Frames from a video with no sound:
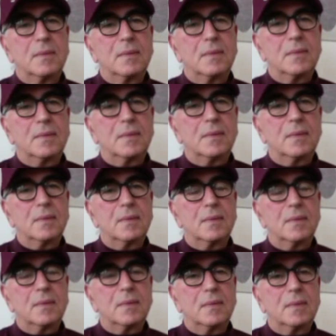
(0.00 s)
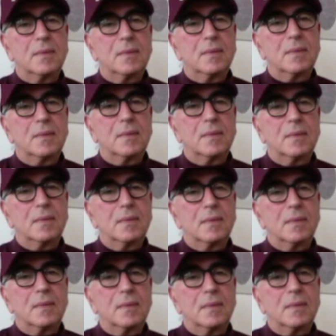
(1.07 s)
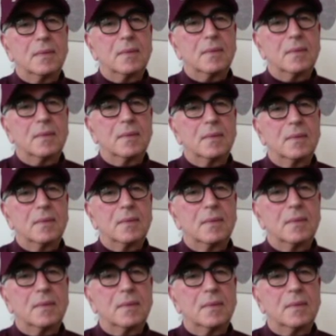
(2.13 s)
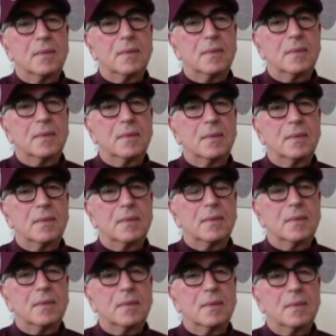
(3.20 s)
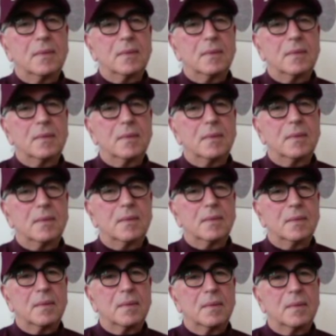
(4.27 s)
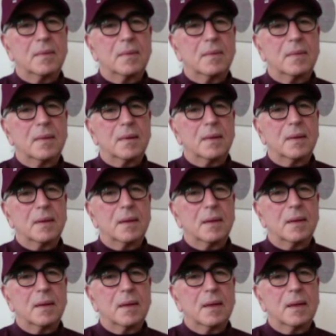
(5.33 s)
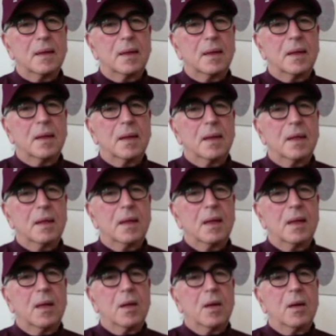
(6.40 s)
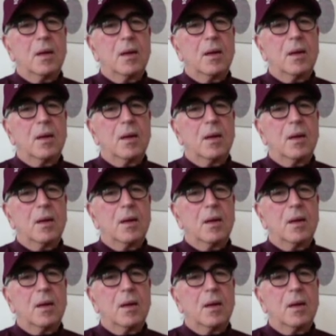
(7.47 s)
This person isn't speaking.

TASK BRIEF >>
In your copy, please omit the pictures and print every line of the records exactly.

RESPONSE TO THE TASK >>
Frames from a video with no sound:
(0.00 s)
(1.07 s)
(2.13 s)
(3.20 s)
(4.27 s)
(5.33 s)
(6.40 s)
(7.47 s)
This person isn't speaking.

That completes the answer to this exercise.